Page MenuHomePhabricator

Investigate internal rejected prefixes
Closed, ResolvedPublic

Description

Thanks to T356877: Increase visibility of kubernetes network status I realized that we probably should keep an eye on the prefixes that we reject internally.

On a case by case basis we should then edit the outbound filters, so we never need to reject a prefix on the inbound side.

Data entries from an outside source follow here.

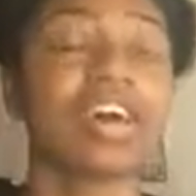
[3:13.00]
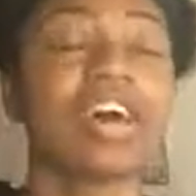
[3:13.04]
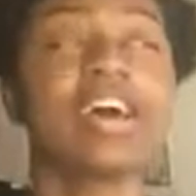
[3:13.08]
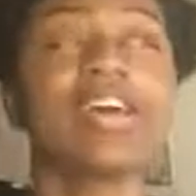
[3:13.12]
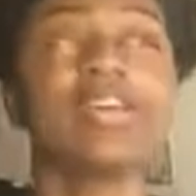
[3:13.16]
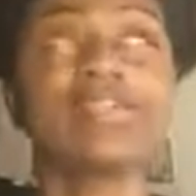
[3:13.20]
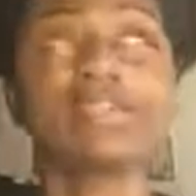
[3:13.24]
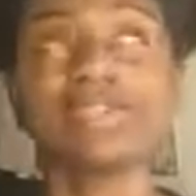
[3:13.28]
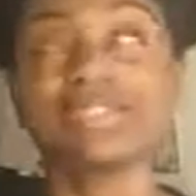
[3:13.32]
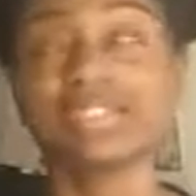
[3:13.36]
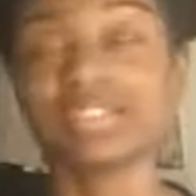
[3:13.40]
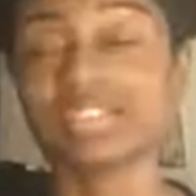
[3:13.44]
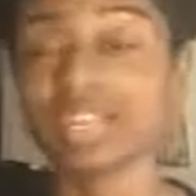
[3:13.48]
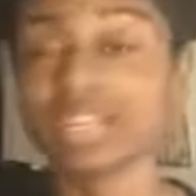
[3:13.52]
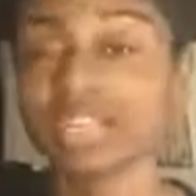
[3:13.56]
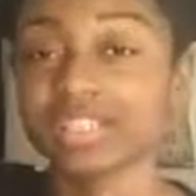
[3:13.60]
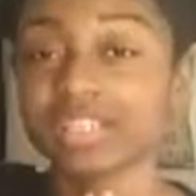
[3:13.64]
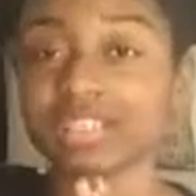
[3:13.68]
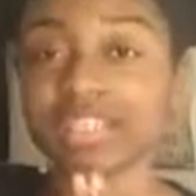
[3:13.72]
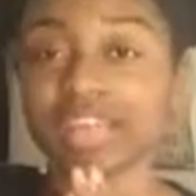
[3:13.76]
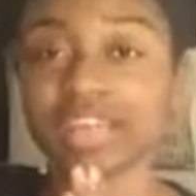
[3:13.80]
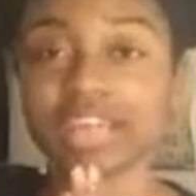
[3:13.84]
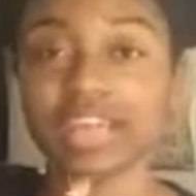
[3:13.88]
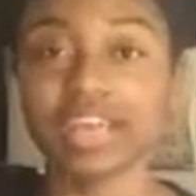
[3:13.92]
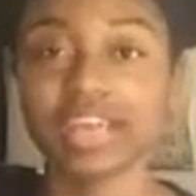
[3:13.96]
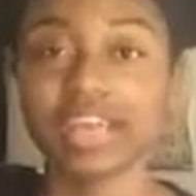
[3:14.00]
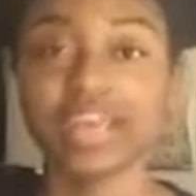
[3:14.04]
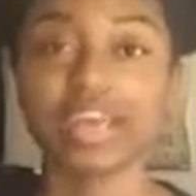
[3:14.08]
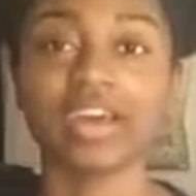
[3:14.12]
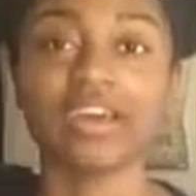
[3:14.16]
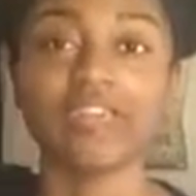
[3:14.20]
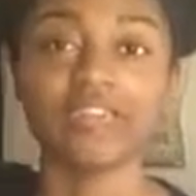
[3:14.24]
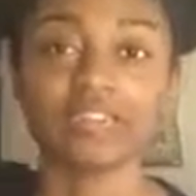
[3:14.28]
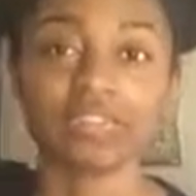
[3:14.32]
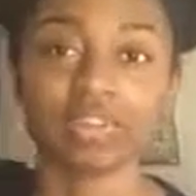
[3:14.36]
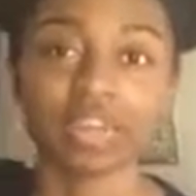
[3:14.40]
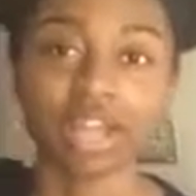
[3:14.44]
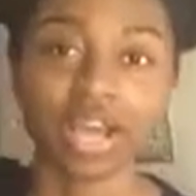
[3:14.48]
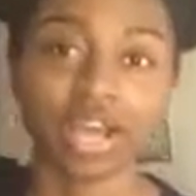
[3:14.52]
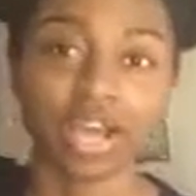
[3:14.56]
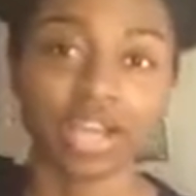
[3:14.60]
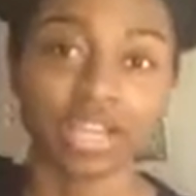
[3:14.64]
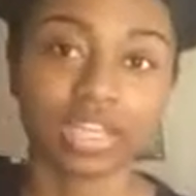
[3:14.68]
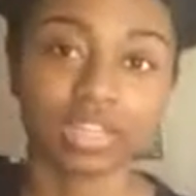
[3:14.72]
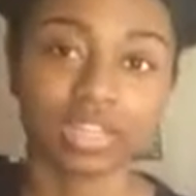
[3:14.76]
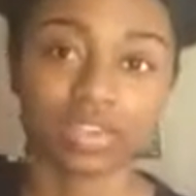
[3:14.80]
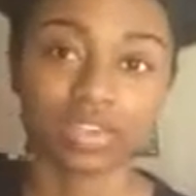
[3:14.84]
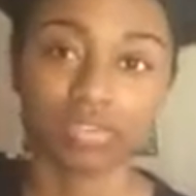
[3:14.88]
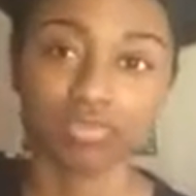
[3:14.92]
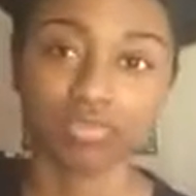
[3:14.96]
It was the saddest day ever, like, I
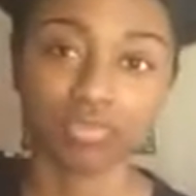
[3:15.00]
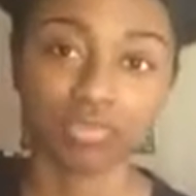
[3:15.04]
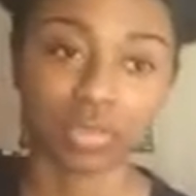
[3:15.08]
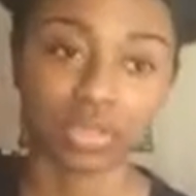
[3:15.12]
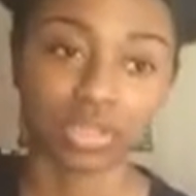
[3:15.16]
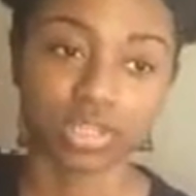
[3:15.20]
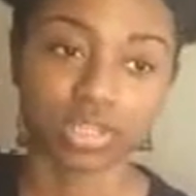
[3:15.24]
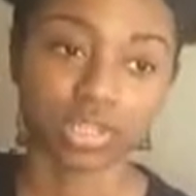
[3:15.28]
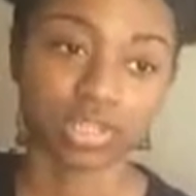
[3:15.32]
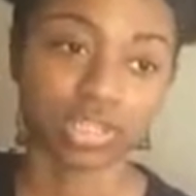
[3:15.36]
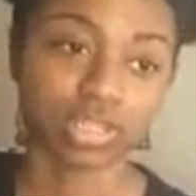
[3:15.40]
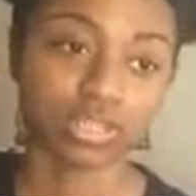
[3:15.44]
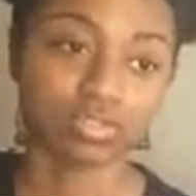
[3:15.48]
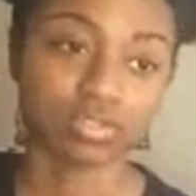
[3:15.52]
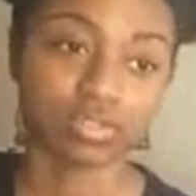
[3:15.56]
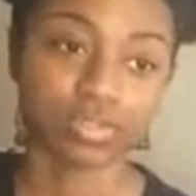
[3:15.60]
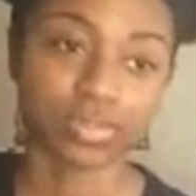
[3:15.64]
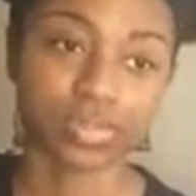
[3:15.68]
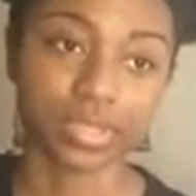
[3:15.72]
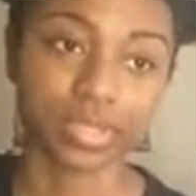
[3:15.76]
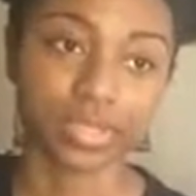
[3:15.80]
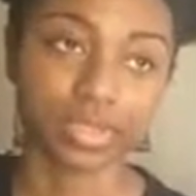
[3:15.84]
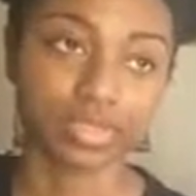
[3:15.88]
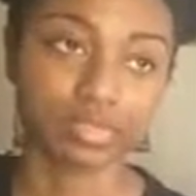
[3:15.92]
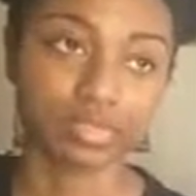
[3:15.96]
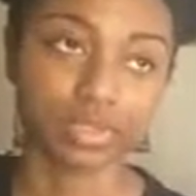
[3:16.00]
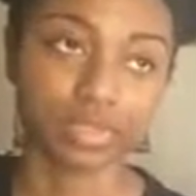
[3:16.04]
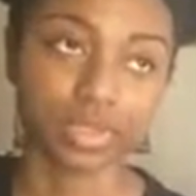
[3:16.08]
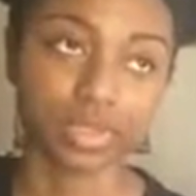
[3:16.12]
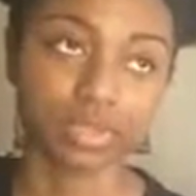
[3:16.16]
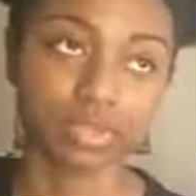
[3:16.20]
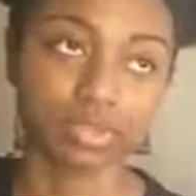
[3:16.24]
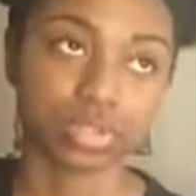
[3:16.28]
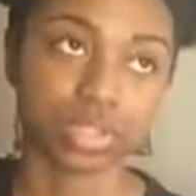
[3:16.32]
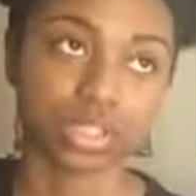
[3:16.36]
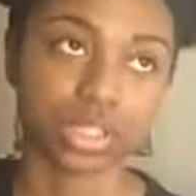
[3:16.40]
didn't even want to leave, to be honest with you.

That way we could have a generic Netops alert to trigger when we start rejecting prefixes.
If that alert triggers too much because of services on the various hosts, we could then offload that alert to service owners.

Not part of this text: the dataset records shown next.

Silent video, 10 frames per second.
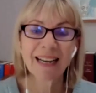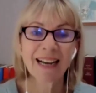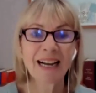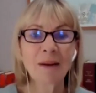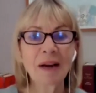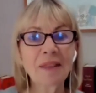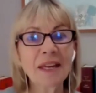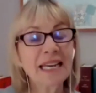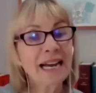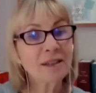um, and then
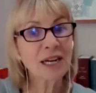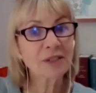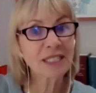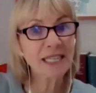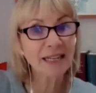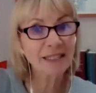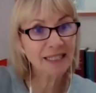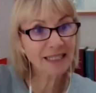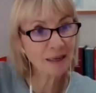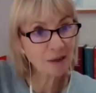he held out his hand and
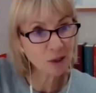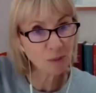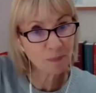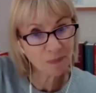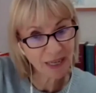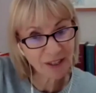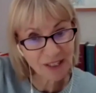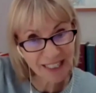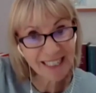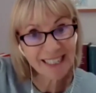he said because can you
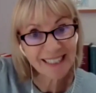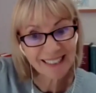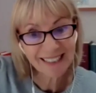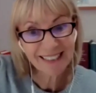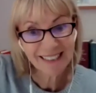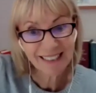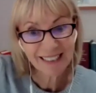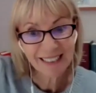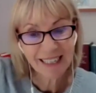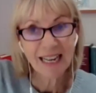see
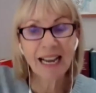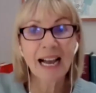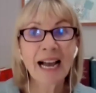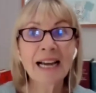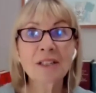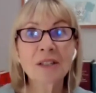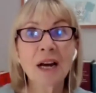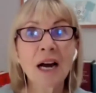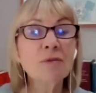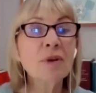and
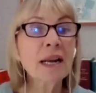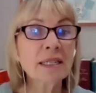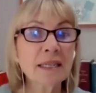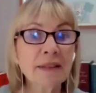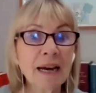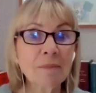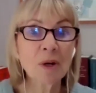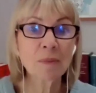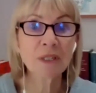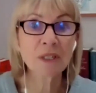i realized at that
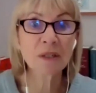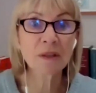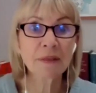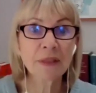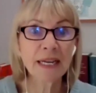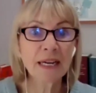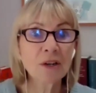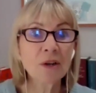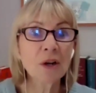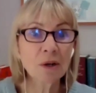moment that they had
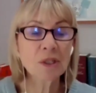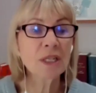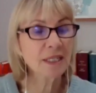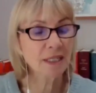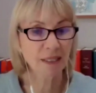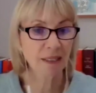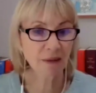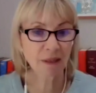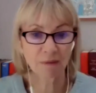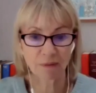noticed
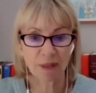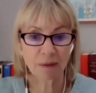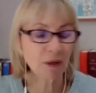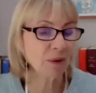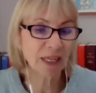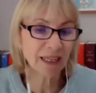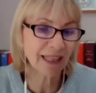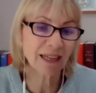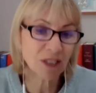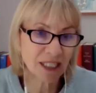that, you know he,
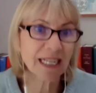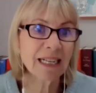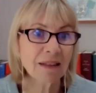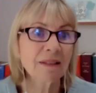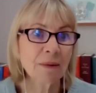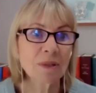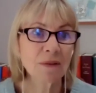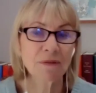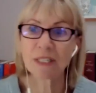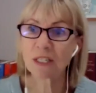they could see that there was
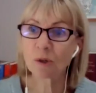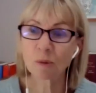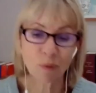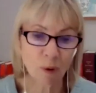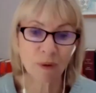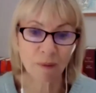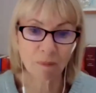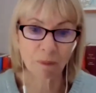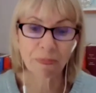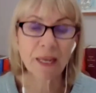a physical problem
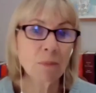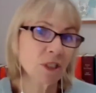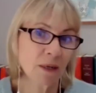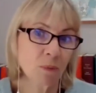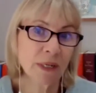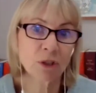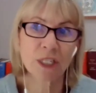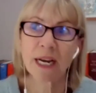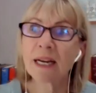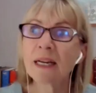he was in a
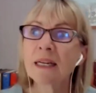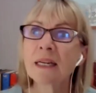wheelchair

For example with https://grafana.wikimedia.org/goto/dfj5c1kceij9cc?orgId=1
gnmi_bgp_neighbor_prefixes_rejected{peer_group!~"(IX|Private-Peer|Transit)[4|6]"} > 0
or
gnmi_bgp_neighbor_prefixes_received_pre_policy{peer_group!~"(IX|Private-Peer|Transit)[4|6]"} - gnmi_bgp_neighbor_prefixes_received{peer_group!~"(IX|Private-Peer|Transit)[4|6]"} > 0

Event Timeline

ayounsi triaged this task as Low priority.
Restricted Application added a subscriber: Aklapper. · View Herald Transcript

Change #1294931 had a related patch set uploaded (by Ayounsi; author: Ayounsi):

[operations/homer/public@master] Nokia: also alow anycast prefixes from Ganeti peers

https://gerrit.wikimedia.org/r/1294931

{
address="10.128.0.20",
afi_safi="IPV4_UNICAST",
instance="asw1-22-ulsfo:9804",
job="gnmi",
network_instance_name="default",
peer_as="64612",
peer_descr="ganeti4005",
peer_group="ganeti4",
peer_type="EXTERNAL",
prometheus="ops",
protocol_identifier="BGP",
protocol_name="BGP",
site="ulsfo"
}

Confirmed on the switches:

asw1-22-ulsfo# info from state / network-instance default bgp-rib afi-safi ipv4-unicast ipv4-unicast rib-in-out rib-in-post route 10.3.0.10/32 neighbor 10.128.0.20 path-id 0
[...]
rejected-route true

Will be fixed with: https://gerrit.wikimedia.org/r/c/operations/homer/public/+/1294931

Mentioned in SAL (#wikimedia-operations) [2026-05-28T08:50:09Z] <XioNoX> cr1-codfw# delete protocols bgp group fundraising family inet6 - T423384

Another one was:

pfw1-codfw> show route receive-protocol bgp 208.80.153.202 hidden extensive    

inet.0: 26 destinations, 29 routes (26 active, 0 holddown, 0 hidden)
Restart Complete

inet6.0: 1 destinations, 1 routes (0 active, 0 holddown, 1 hidden)
Restart Complete
  ::/0 (1 entry, 0 announced)
     Nexthop: ::ffff:208.80.153.202
     MED: 100
     AS path: 14907 I 
     Hidden reason: Protocol nexthop is not on the interface

Cleared with pfw1-codfw# delete protocols bgp group Production family inet6 as the pfw doesn't have IPv6. Done the same on the cr side to keep it clean.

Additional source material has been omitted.